At week 1, AXS-12 reduced cataplexy attacks by 56% compared to 31% in the placebo group (rate ratio=.65; nominal P =.007). At week 5, AXS-12 reduced cataplexy attacks by 83% compared to 66% in the placebo group (rate ratio=.49; P =.018). After 5 weeks, 33% of individuals in the interventional group experienced complete remission from cataplexy attacks compared to only 9.5% in the placebo group (nominal P =.008).

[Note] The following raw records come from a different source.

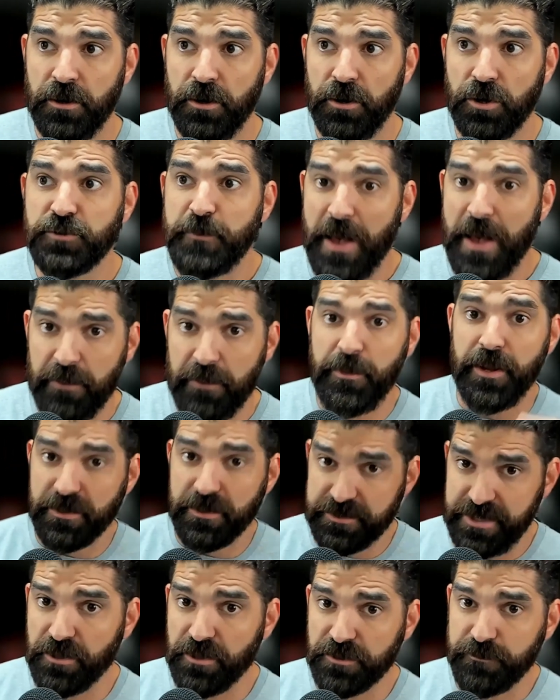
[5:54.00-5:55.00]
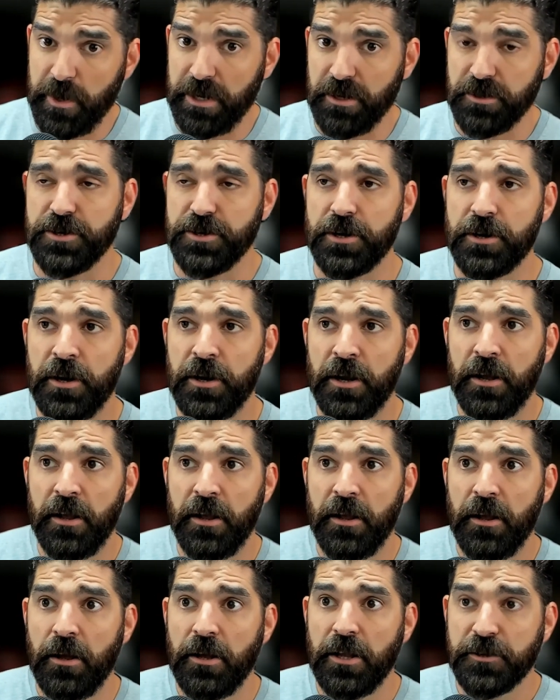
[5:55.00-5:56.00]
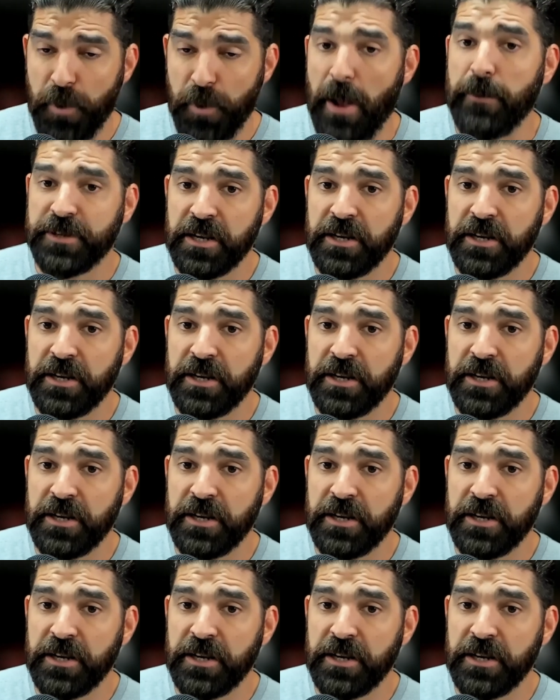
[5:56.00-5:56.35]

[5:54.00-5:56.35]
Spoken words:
who's bad at being a sales manager. It's probably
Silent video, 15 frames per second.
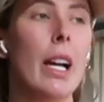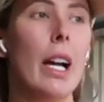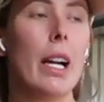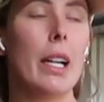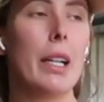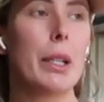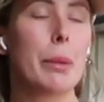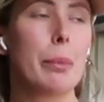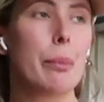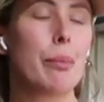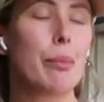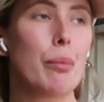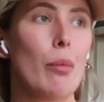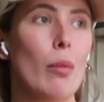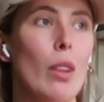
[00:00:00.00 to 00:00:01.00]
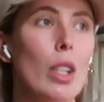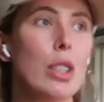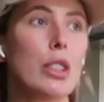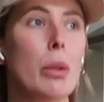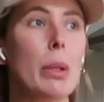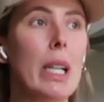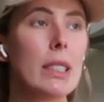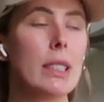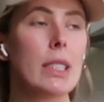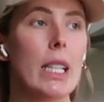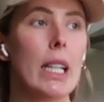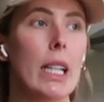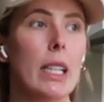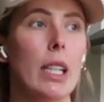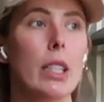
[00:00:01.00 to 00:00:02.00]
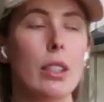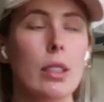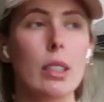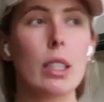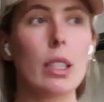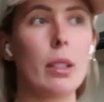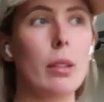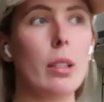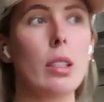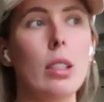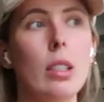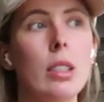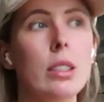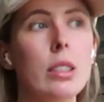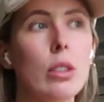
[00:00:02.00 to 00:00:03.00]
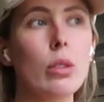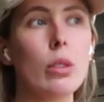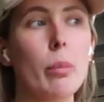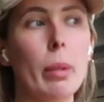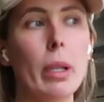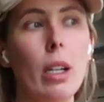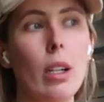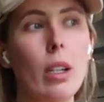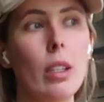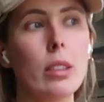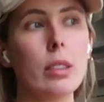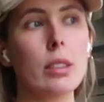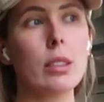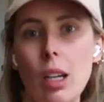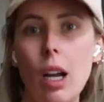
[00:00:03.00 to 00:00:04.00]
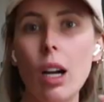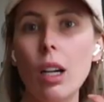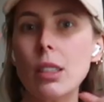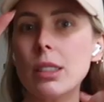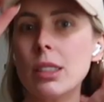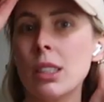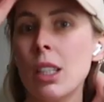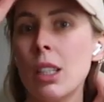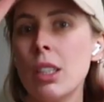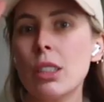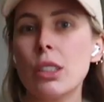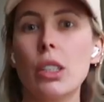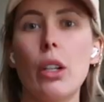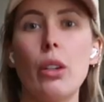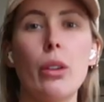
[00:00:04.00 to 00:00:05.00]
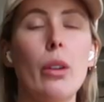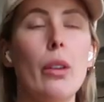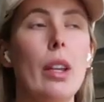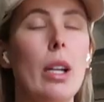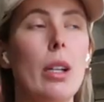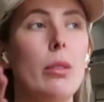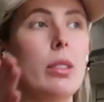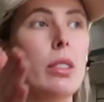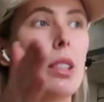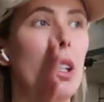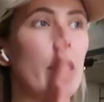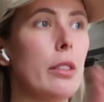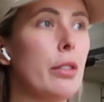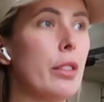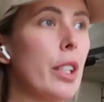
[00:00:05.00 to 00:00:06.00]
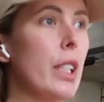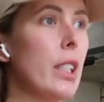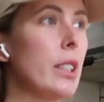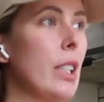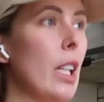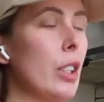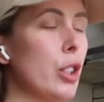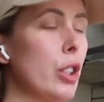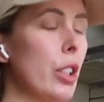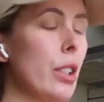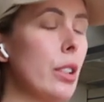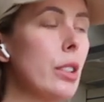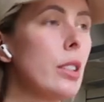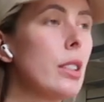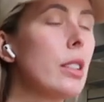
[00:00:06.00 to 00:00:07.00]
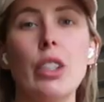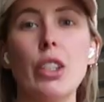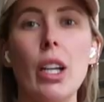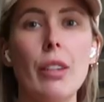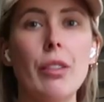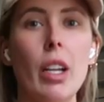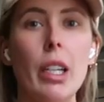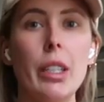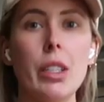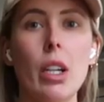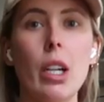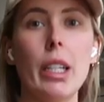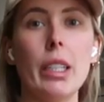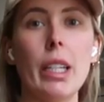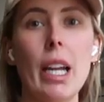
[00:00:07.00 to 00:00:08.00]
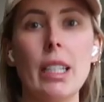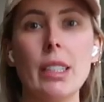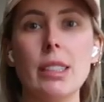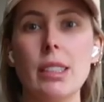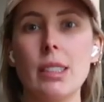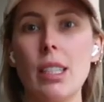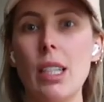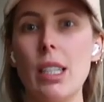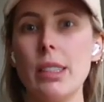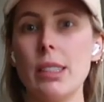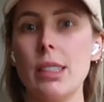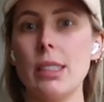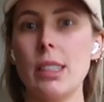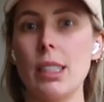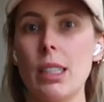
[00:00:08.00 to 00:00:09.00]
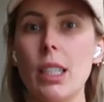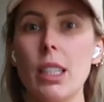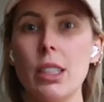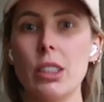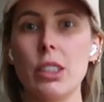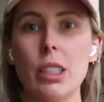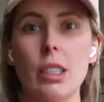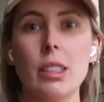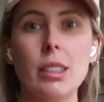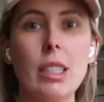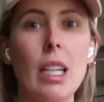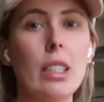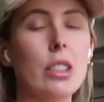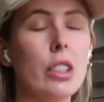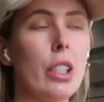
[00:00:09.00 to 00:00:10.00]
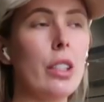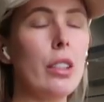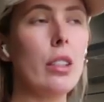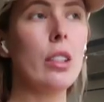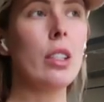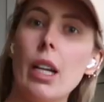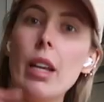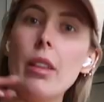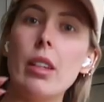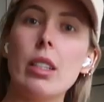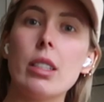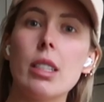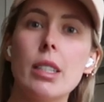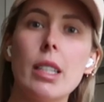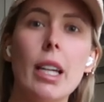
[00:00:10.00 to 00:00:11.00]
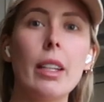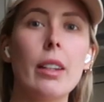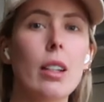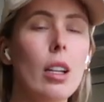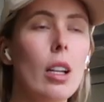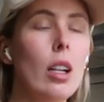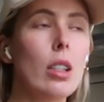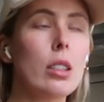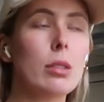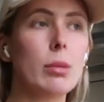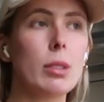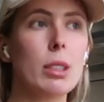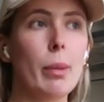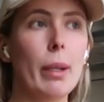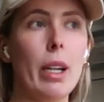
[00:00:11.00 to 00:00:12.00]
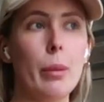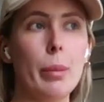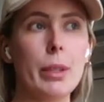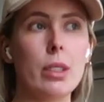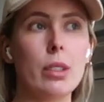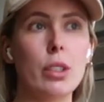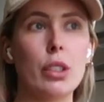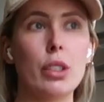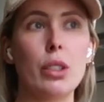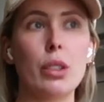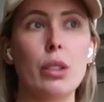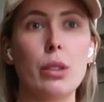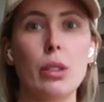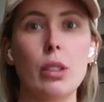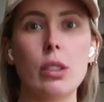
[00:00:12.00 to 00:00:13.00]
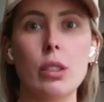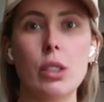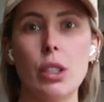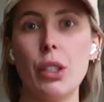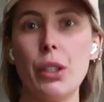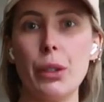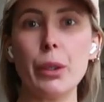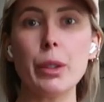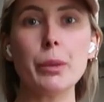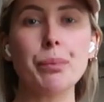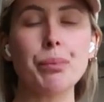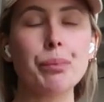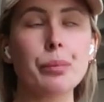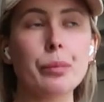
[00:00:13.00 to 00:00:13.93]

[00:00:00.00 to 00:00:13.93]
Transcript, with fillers: Um, so yesterday I done like a, it's called a blast class. So there was like three sections and you have like nine exercises in each section. And then today the class was split up into two.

Correspondingly, when compared to the placebo group, those in the AXS-12 intervention group reported decreased excessive daytime sleepiness on the CGI-S (-1.8 vs -0.9; nominal P =.027), fewer inadvertent naps on the NASQ (54% vs 28%; nominal P =.016), and improved concentration and memory on the Functional Outcomes of Sleep Questionnaire-10 (1.6 vs 0.7 points; nominal P =.004) after 5 weeks of treatment.

To evaluate the safety of AXS-12, the researchers analyzed the occurrence of serious adverse events related to the treatment. No serious adverse events were reported; however, more common treatment-emergent adverse events that were mild to moderate in nature included dry mouth, nausea, and constipation.

“AXS-12 met its primary endpoint, leading to a substantial, statistically significant reduction in weekly cataplexy attacks…[and] improvements in [excessive daytime sleepiness] and cognition…,” the researchers stated. “AXS-12 may offer effective treatment for multiple narcolepsy symptoms with a favorable safety profile.”